Work to complete - Please retype every record exactly as it appears, omitting the pictures.
====== Information supplied ======
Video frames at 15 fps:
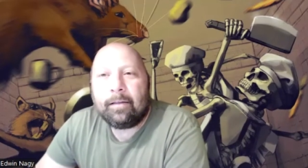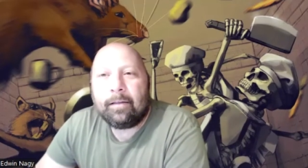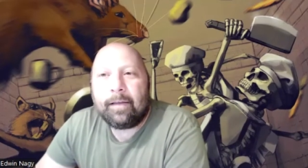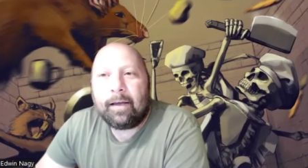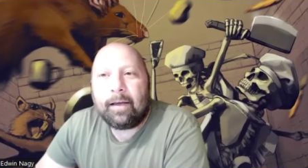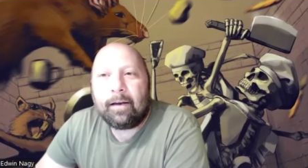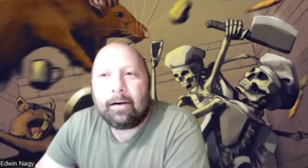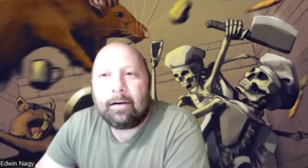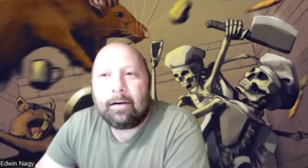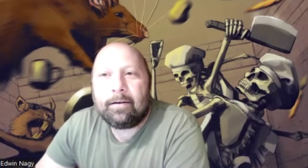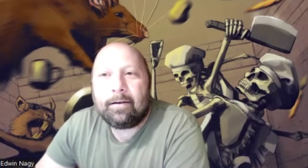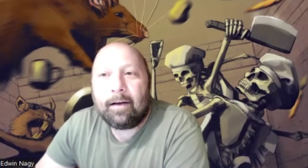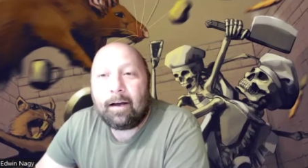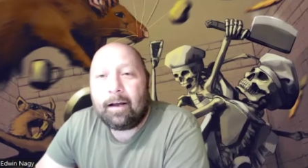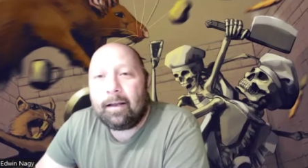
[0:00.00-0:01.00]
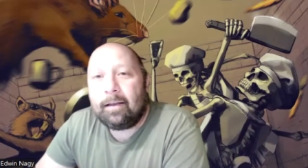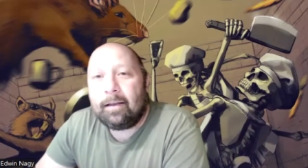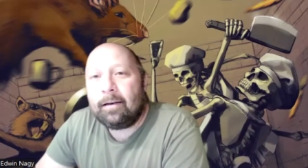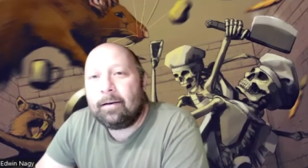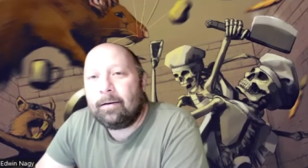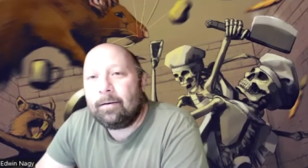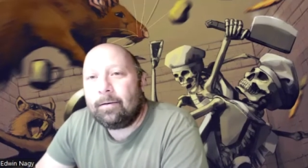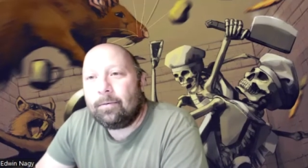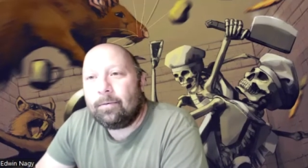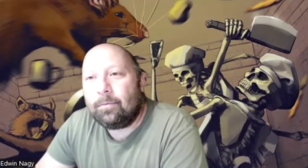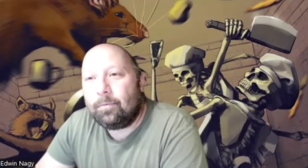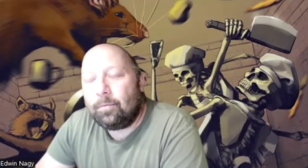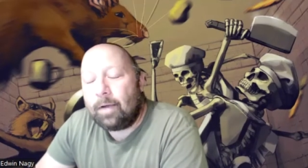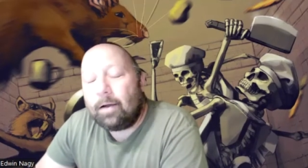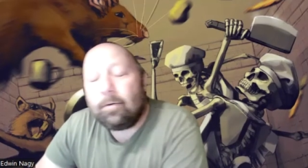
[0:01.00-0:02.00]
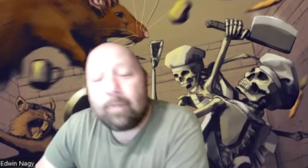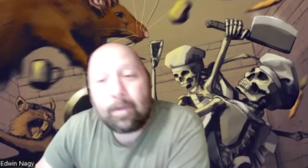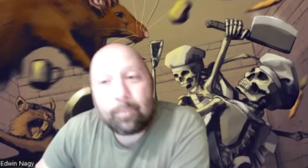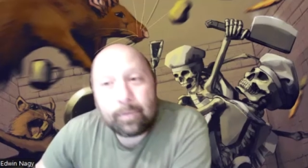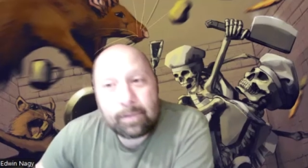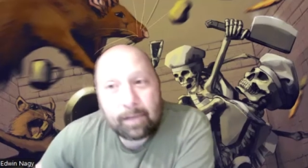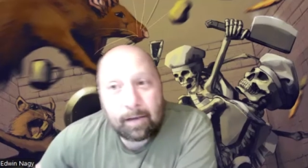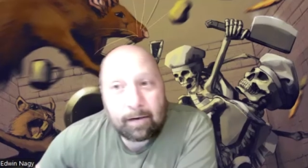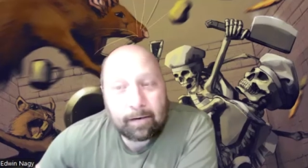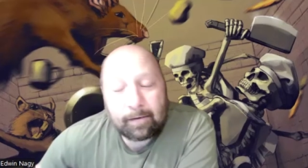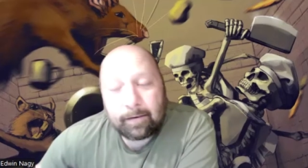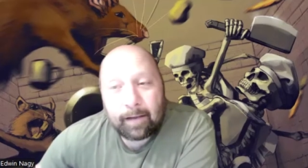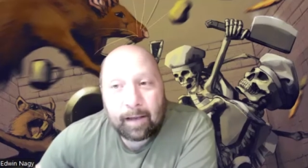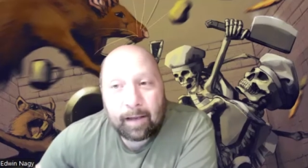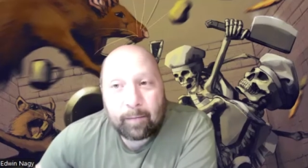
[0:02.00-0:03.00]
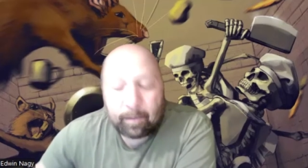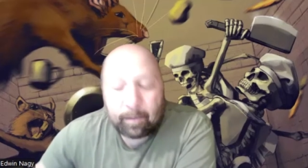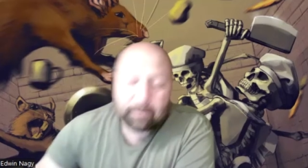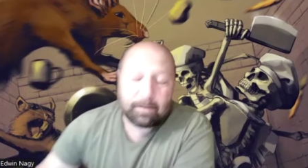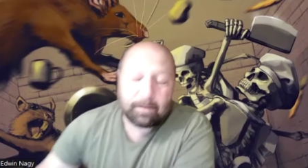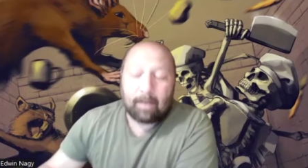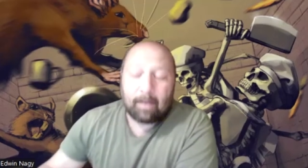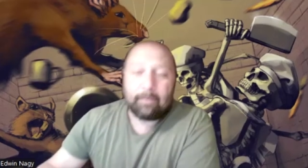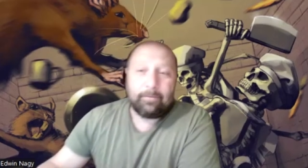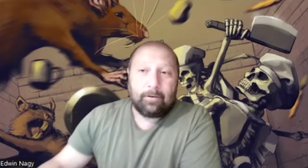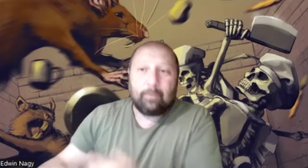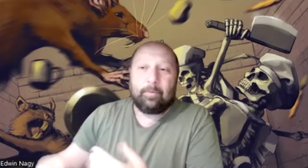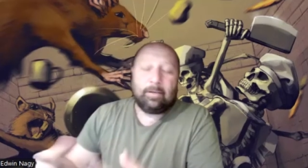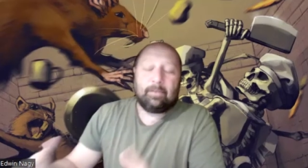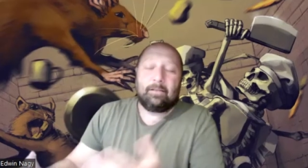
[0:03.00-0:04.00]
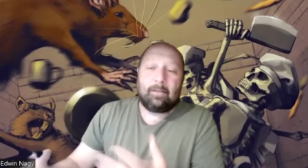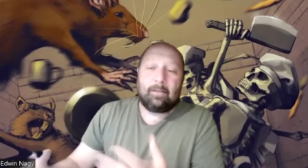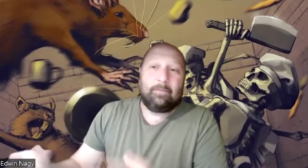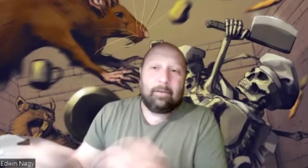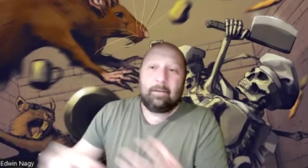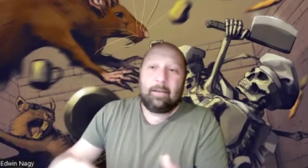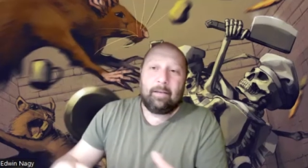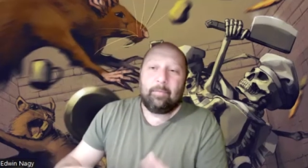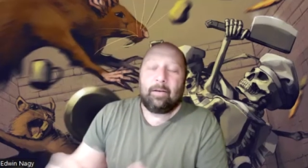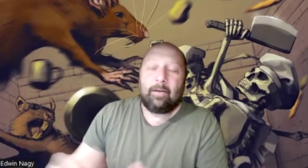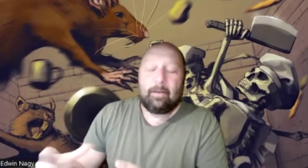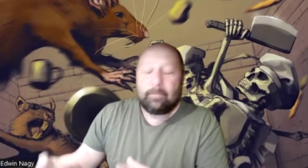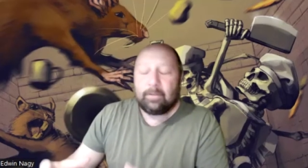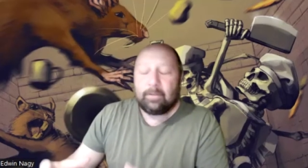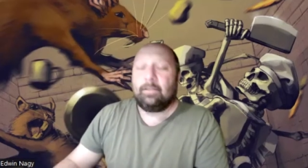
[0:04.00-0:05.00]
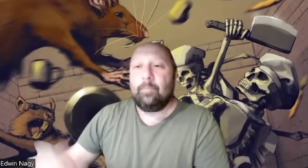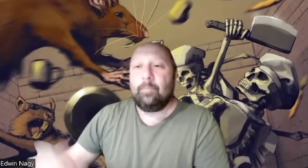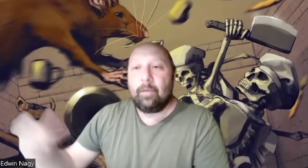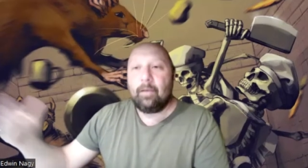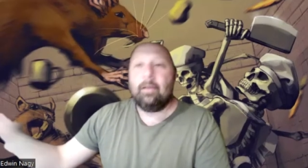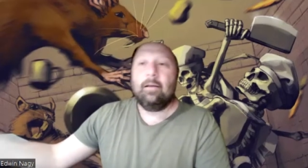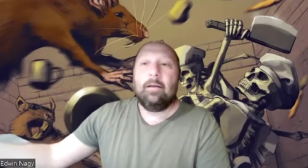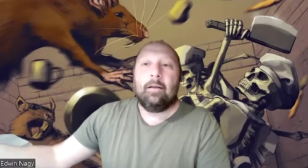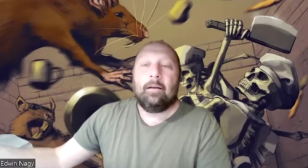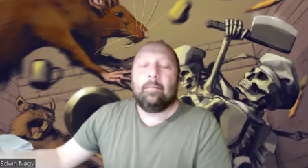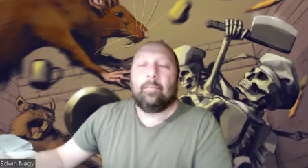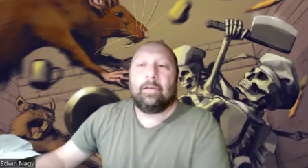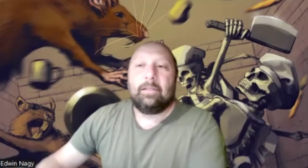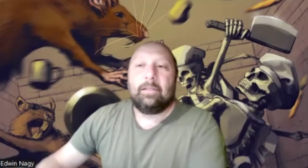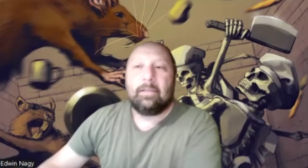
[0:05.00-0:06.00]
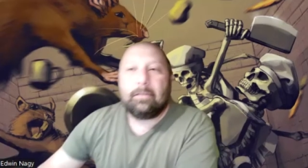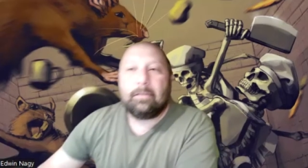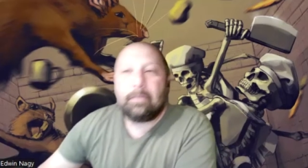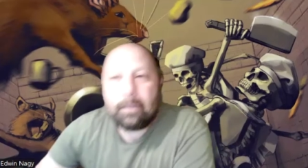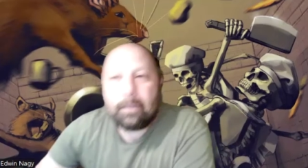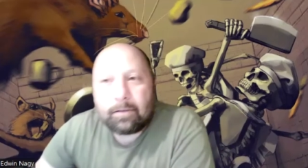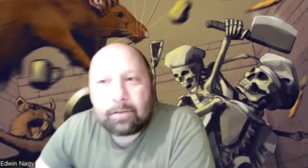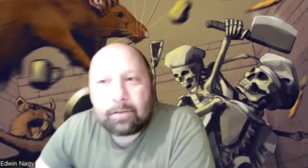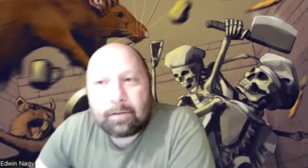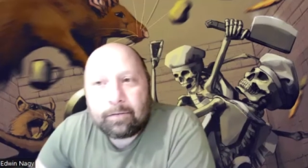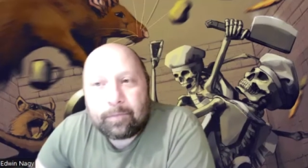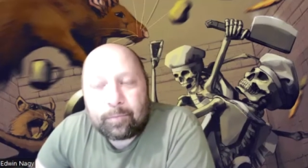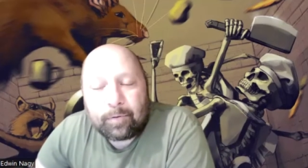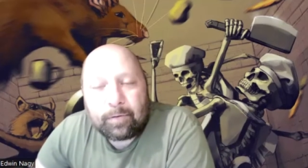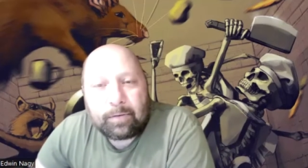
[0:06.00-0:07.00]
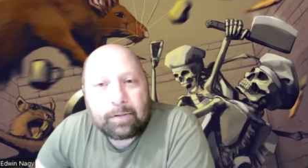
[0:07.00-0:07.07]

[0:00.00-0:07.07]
that are not well represented in gaming i mean there's a lot of european stuff in gaming obviously but but to you know sort of approach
======
Task response -
Video frames at 15 fps:
[0:00.00-0:01.00]
[0:01.00-0:02.00]
[0:02.00-0:03.00]
[0:03.00-0:04.00]
[0:04.00-0:05.00]
[0:05.00-0:06.00]
[0:06.00-0:07.00]
[0:07.00-0:07.07]

[0:00.00-0:07.07]
that are not well represented in gaming i mean there's a lot of european stuff in gaming obviously but but to you know sort of approach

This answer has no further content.